Humberto Lemos, presidente do Sintsama-RJ, diz: “A empresa hoje está saneada e, é, a maior empresa de investimento em saneamento público do Brasil. Por essa questão, ela não se enquadra dentro da PPP. Então, faço a pergunta, porque vender? Para dá mais dinheiro para políticos e empresários corruptos”, comentou Humberto Lemos.  

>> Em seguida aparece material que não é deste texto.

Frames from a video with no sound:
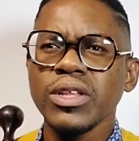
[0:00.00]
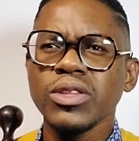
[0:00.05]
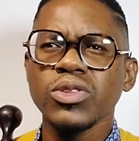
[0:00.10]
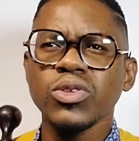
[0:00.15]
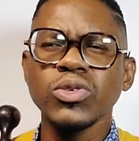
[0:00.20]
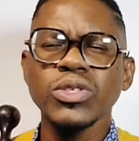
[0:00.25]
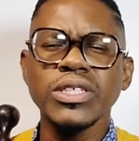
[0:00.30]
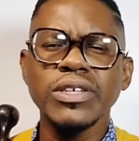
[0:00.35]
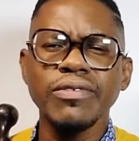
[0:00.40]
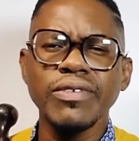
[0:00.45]

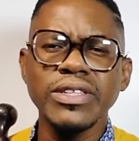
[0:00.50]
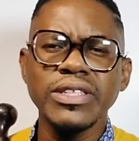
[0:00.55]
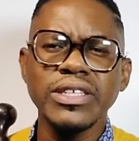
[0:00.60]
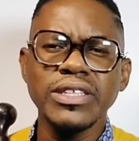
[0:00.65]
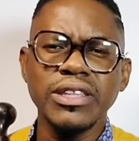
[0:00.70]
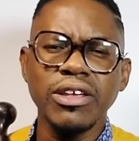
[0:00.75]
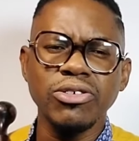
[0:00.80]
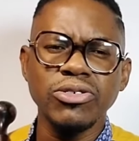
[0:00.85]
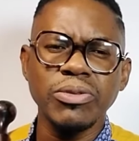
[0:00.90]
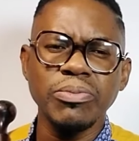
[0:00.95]
Those
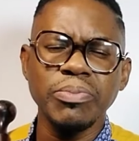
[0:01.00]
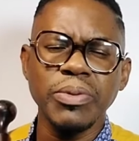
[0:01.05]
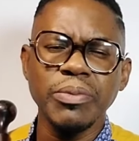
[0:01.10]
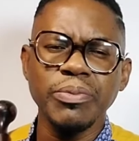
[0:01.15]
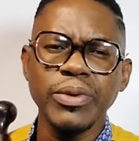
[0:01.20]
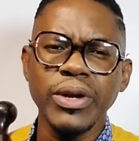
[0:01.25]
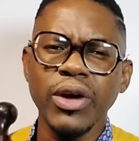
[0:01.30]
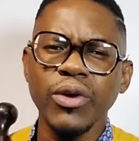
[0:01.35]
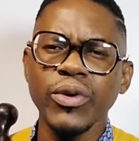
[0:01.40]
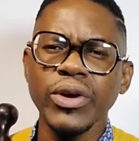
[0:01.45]
70,000
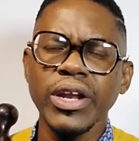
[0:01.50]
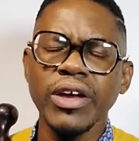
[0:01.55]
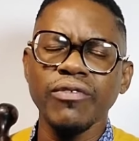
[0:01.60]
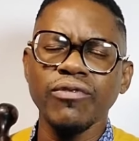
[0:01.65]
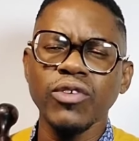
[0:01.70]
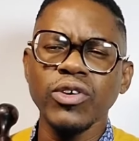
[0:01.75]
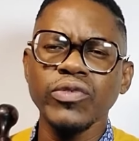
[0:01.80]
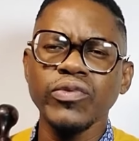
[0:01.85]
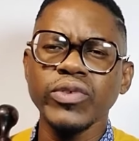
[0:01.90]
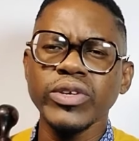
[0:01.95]
people are going to
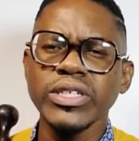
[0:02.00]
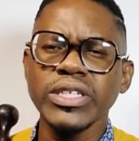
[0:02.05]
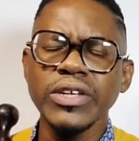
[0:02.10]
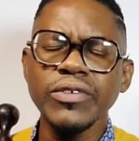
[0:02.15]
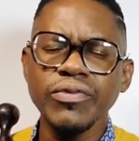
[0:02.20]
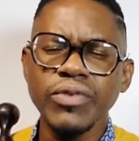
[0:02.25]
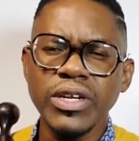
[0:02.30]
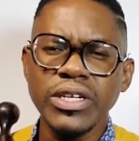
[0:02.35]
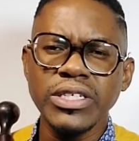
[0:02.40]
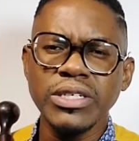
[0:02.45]
vote for
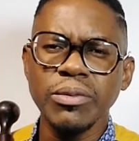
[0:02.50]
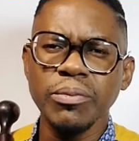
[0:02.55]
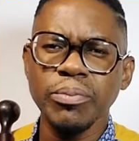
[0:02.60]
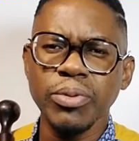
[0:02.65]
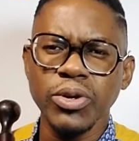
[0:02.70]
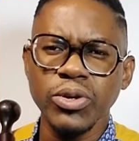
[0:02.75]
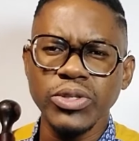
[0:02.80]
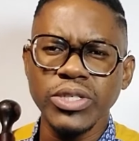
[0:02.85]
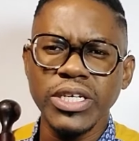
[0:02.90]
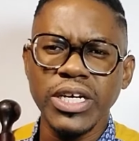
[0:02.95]
different
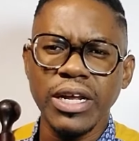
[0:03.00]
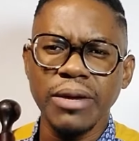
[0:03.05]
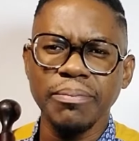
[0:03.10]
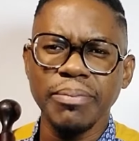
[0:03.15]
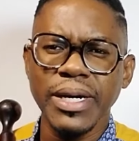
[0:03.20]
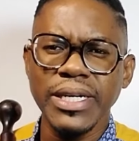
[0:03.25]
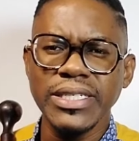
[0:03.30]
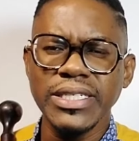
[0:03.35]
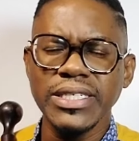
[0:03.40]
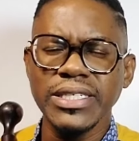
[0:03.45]
political
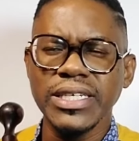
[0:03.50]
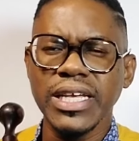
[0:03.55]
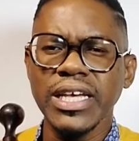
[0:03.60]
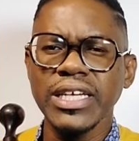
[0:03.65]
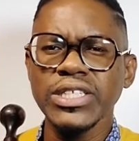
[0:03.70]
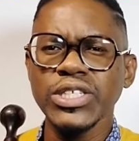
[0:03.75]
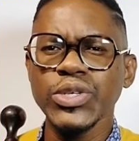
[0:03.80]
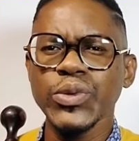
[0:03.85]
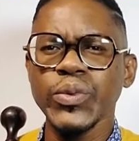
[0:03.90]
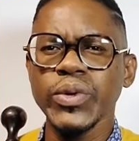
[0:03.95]
parties,
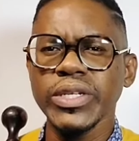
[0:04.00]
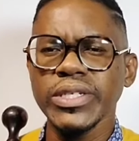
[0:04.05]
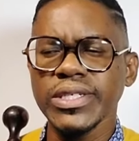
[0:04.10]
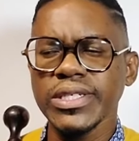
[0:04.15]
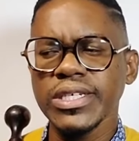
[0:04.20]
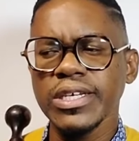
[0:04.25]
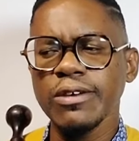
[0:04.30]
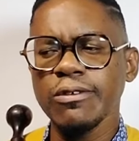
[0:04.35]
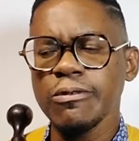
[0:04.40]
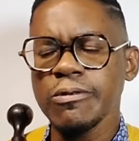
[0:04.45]
as you will
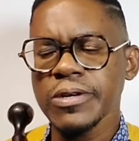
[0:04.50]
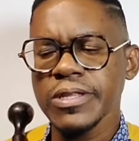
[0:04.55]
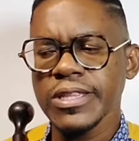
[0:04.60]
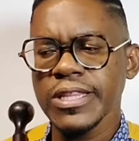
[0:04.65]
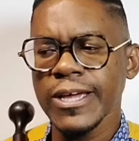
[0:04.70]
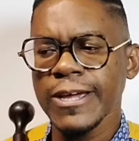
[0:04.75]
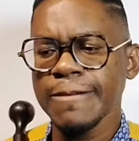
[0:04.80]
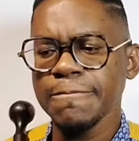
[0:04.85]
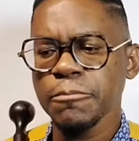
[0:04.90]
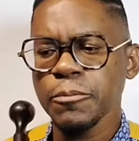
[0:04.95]
see with
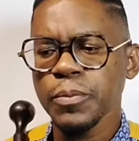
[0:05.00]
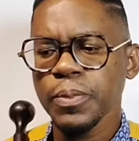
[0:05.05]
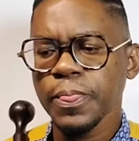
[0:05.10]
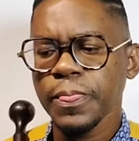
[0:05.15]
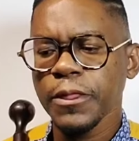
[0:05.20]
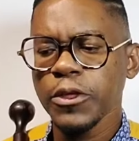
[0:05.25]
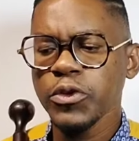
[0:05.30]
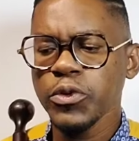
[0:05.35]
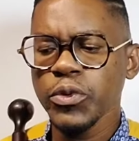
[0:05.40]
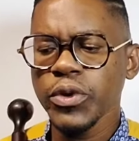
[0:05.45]
the
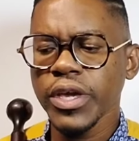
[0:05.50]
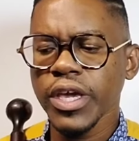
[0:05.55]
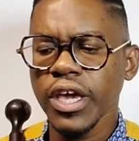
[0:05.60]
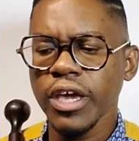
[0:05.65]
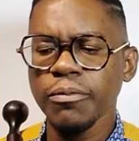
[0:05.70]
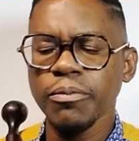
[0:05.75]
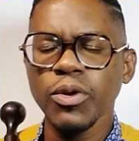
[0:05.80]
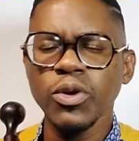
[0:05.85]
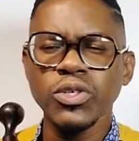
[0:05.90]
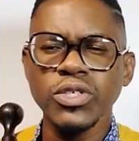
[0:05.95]

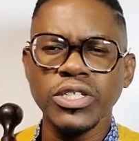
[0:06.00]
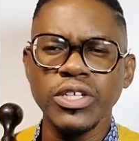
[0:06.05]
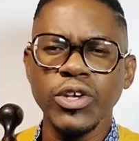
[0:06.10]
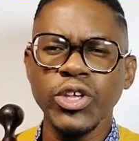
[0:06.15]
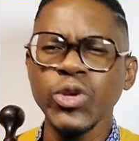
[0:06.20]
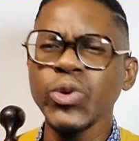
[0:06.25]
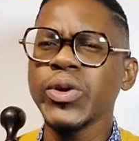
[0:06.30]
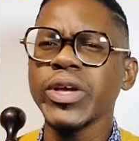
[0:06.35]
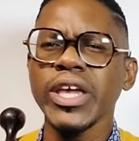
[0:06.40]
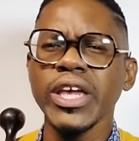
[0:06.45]
UK, because
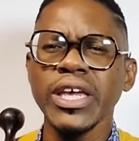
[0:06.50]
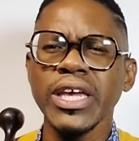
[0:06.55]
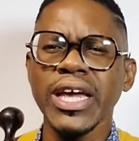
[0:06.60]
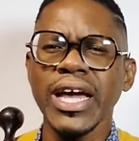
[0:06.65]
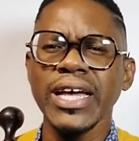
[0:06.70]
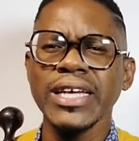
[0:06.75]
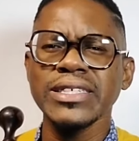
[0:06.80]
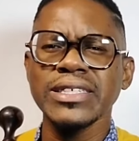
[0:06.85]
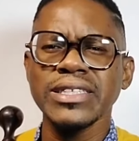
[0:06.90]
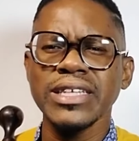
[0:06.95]
the UK
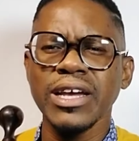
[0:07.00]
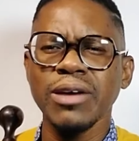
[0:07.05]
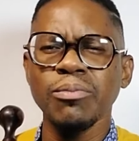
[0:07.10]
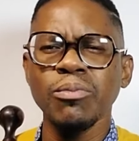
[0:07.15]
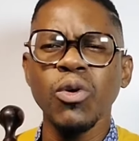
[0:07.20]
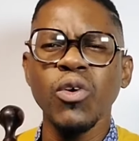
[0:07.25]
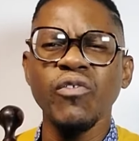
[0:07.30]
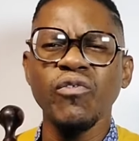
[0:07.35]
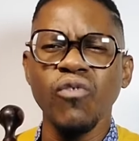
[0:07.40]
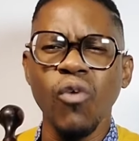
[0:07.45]
guys, they are
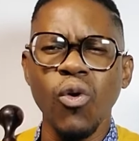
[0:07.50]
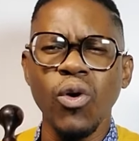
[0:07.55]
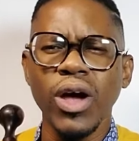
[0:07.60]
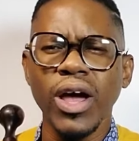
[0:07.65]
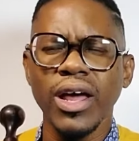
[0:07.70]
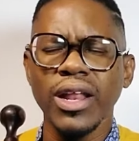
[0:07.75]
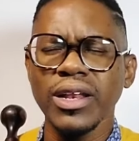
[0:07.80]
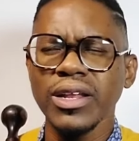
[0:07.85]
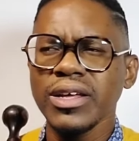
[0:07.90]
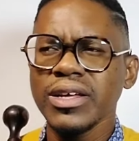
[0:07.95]
more
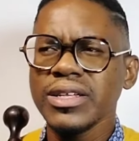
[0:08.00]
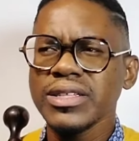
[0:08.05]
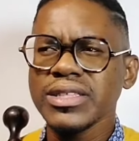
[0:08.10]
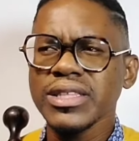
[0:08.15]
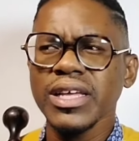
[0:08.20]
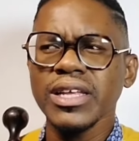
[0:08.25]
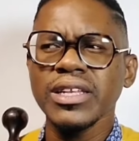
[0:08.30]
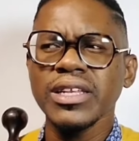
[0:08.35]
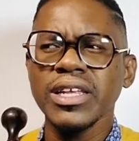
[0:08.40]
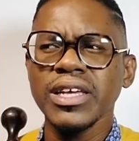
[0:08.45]
vocal
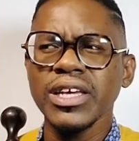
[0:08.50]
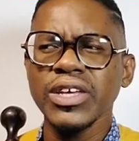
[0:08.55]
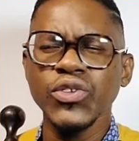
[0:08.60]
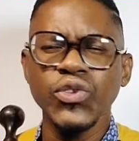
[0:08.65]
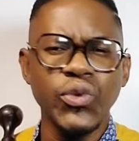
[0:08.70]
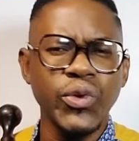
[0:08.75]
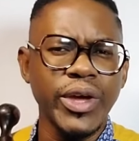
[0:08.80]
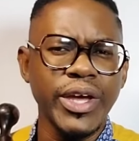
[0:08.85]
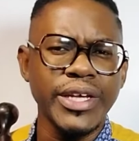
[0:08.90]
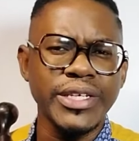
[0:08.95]
than the
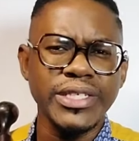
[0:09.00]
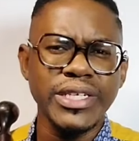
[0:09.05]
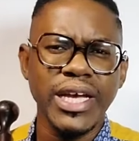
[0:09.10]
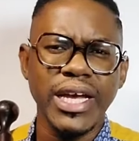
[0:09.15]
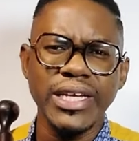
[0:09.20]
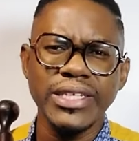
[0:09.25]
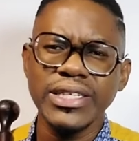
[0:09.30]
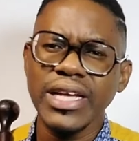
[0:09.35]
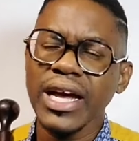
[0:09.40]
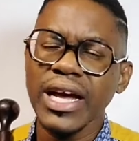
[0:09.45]
US
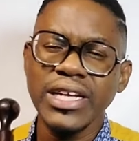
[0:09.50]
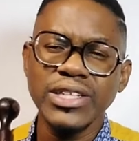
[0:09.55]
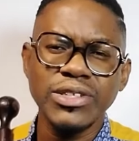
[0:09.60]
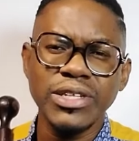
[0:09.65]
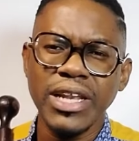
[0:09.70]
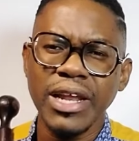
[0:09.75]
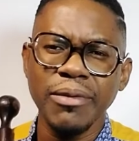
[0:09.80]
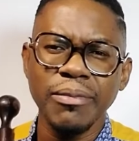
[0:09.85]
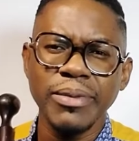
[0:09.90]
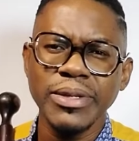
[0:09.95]
guys.
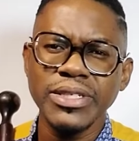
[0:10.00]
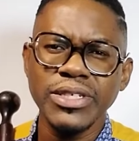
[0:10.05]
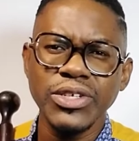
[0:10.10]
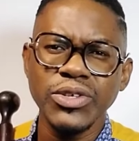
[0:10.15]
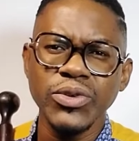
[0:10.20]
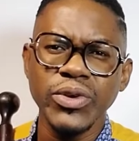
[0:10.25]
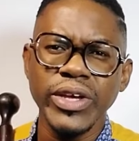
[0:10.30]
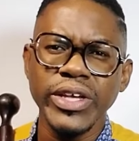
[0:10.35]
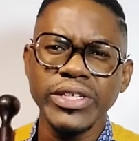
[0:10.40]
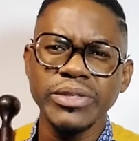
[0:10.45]

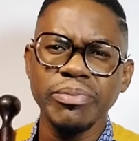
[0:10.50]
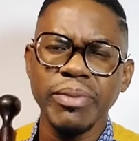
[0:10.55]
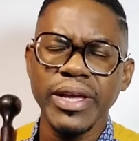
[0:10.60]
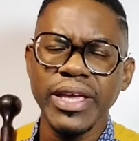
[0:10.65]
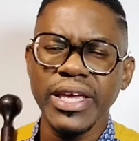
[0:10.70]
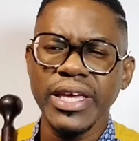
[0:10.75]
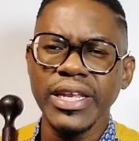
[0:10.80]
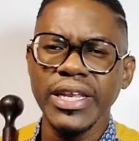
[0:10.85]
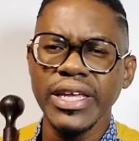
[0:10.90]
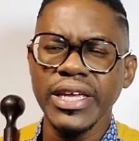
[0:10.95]
In
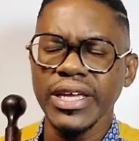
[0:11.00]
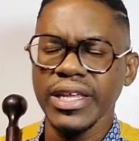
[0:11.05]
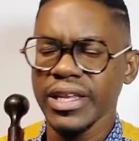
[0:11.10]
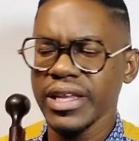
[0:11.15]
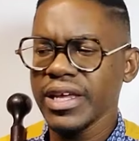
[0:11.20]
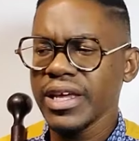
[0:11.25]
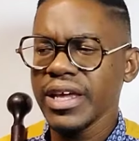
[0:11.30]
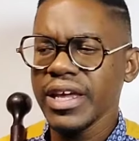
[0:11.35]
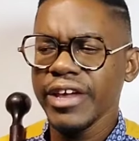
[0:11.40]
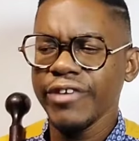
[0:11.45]

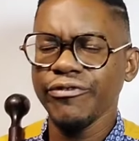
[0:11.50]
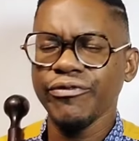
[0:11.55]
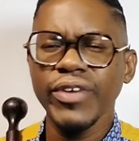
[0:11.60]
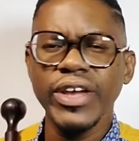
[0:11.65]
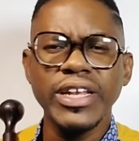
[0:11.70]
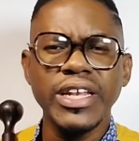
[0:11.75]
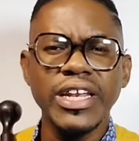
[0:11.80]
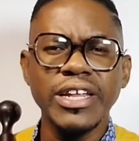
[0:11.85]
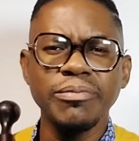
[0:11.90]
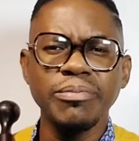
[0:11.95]

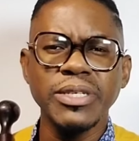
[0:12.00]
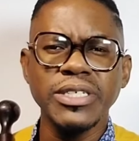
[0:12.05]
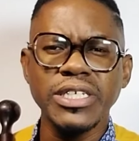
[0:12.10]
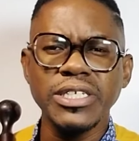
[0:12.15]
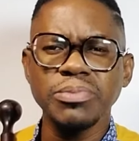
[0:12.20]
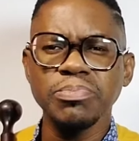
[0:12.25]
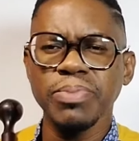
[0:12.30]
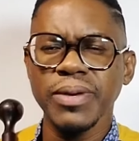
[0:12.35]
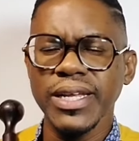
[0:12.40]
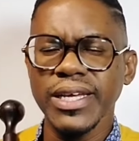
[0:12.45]
fact, let me
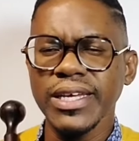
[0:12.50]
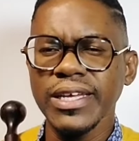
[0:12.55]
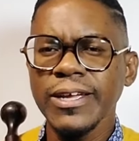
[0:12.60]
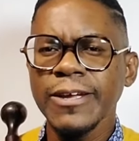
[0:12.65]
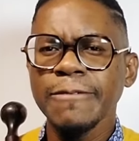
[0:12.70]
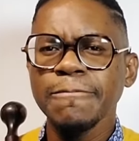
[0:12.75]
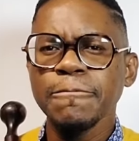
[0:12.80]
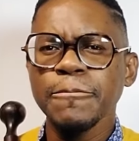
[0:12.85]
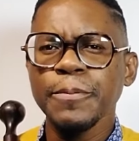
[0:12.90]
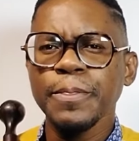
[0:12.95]
just play
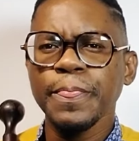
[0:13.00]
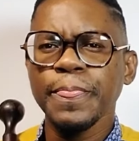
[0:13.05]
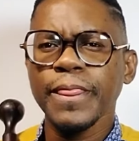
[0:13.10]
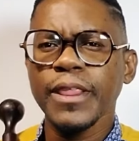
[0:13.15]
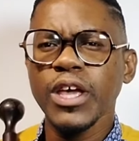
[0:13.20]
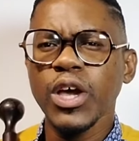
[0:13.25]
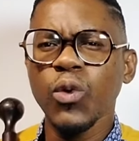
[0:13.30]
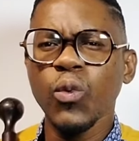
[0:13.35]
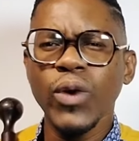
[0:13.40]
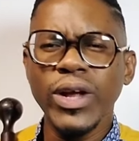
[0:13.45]

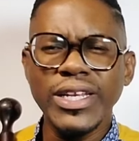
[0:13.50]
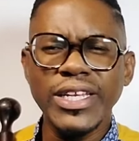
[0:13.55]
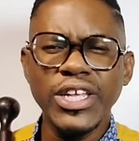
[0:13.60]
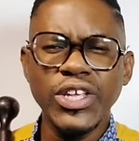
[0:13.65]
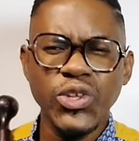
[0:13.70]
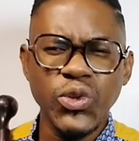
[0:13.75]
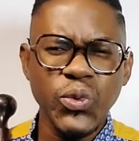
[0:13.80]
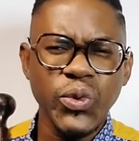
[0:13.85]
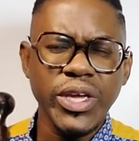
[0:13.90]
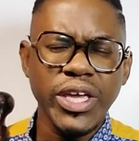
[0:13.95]
what
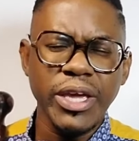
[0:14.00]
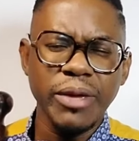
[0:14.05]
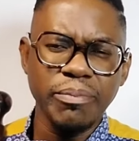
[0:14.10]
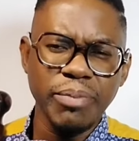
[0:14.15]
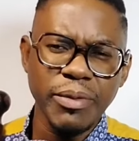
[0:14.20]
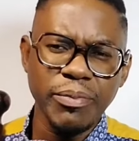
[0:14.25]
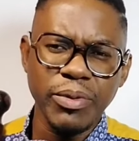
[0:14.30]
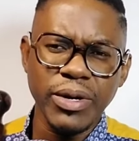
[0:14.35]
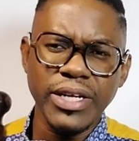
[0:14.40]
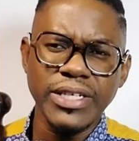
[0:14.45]
the UK
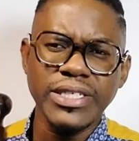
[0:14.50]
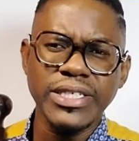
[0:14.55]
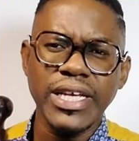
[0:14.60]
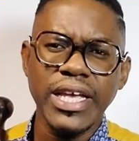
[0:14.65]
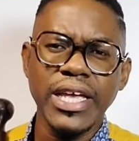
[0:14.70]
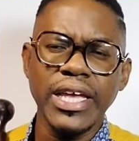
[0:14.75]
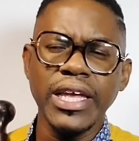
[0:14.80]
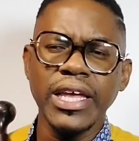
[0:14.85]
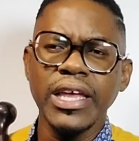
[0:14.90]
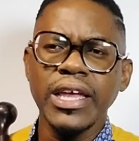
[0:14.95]
people are
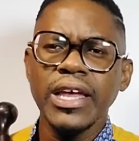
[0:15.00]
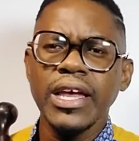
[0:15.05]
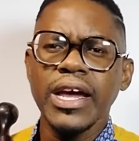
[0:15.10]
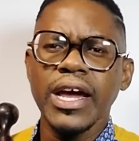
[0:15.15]
saying.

Já Geter Thomás,41, Instalador de Água da CEDAE, morador de Campo Grande, que viu sua conta de água neste mês subir de R$ 80,00 para R$ 120,00, após a empresa concessionária Foz Águas 5 assumir o tratamento de saneamento e esgoto na Área de Planejamento AP 5, Zona Oeste, numa parceria com a prefeitura do Rio, fala:

“Privatizar a empresa é prejuízo para os mais pobres. O serviço de água nas comunidades será reduzido. A CEDAE dá lucro para o estado e não prejuízo, não pode ser vendida. Só de depósito, a CEDAE faz todo mês para o estado cerca de R$ 60 milhões. Vimos o excelente trabalho durante os Jogos Olímpicos aqui no Rio, com 1 milhão de pessoas na cidade, a CEDAE atendeu muito bem. Não teve falta de água”, disse o funcionário.